What is required:
Copy the entries without a single change. Pictures should be dropped.

Stored data entries
▽

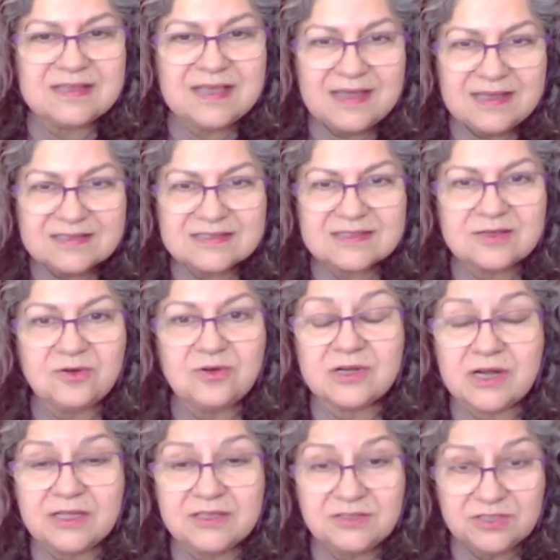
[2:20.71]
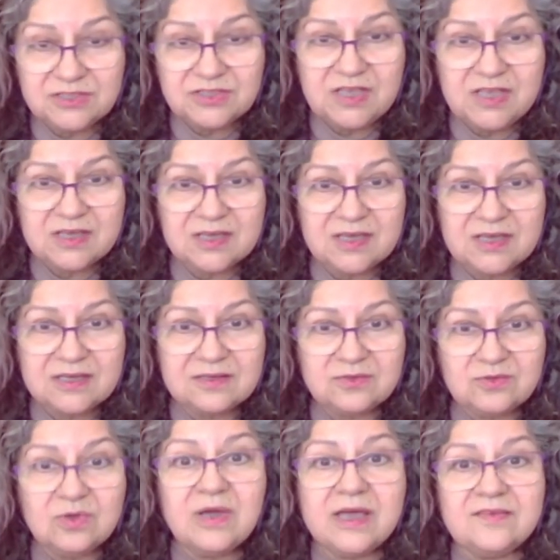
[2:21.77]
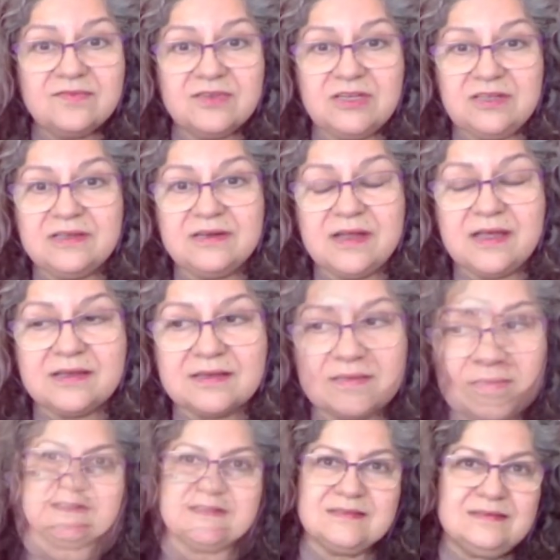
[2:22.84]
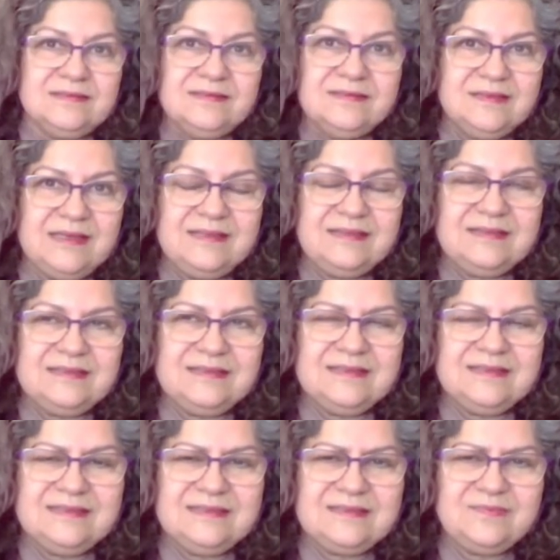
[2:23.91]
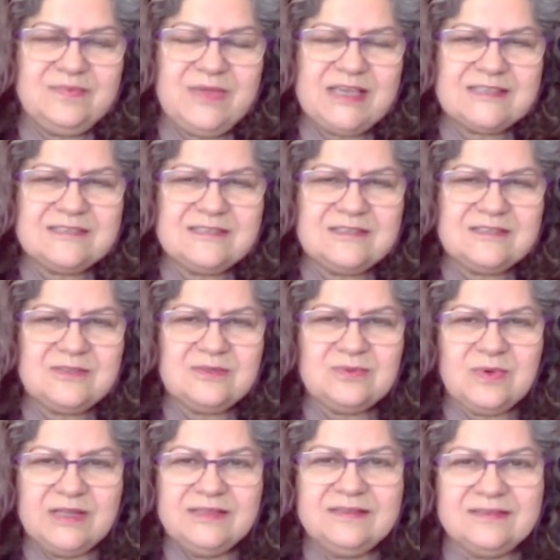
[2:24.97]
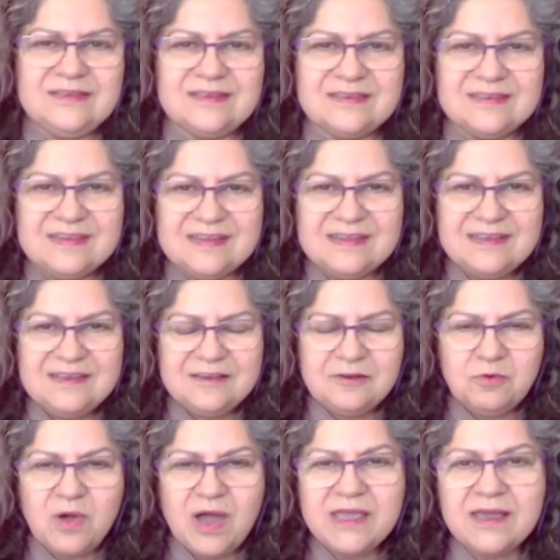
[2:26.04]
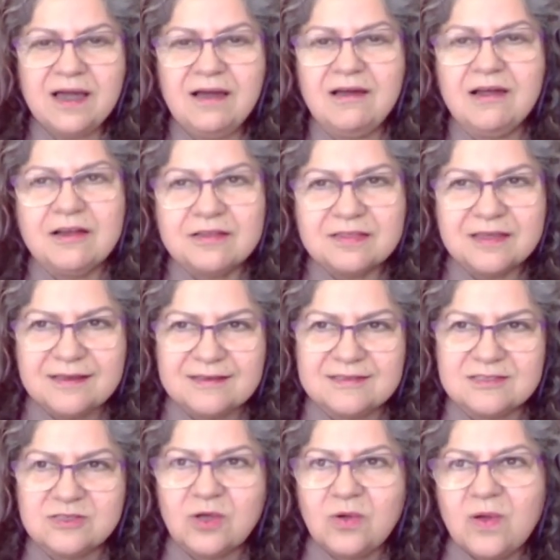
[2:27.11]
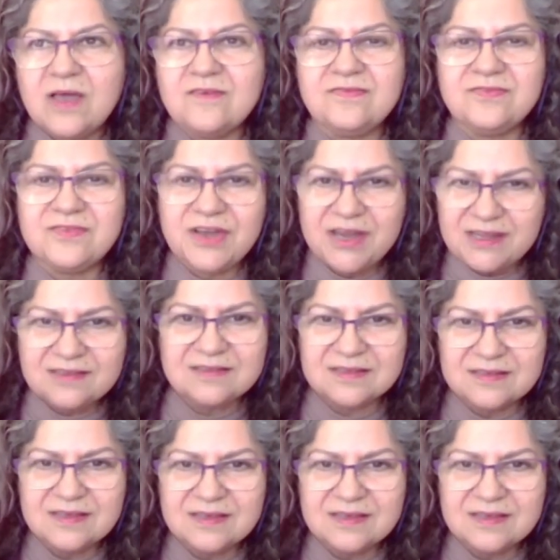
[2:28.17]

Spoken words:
task or undertaking to have in Iraq. And it makes you wonder, why are they so afraid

△

Exercise output:
[2:20.71]
[2:21.77]
[2:22.84]
[2:23.91]
[2:24.97]
[2:26.04]
[2:27.11]
[2:28.17]

Spoken words:
task or undertaking to have in Iraq. And it makes you wonder, why are they so afraid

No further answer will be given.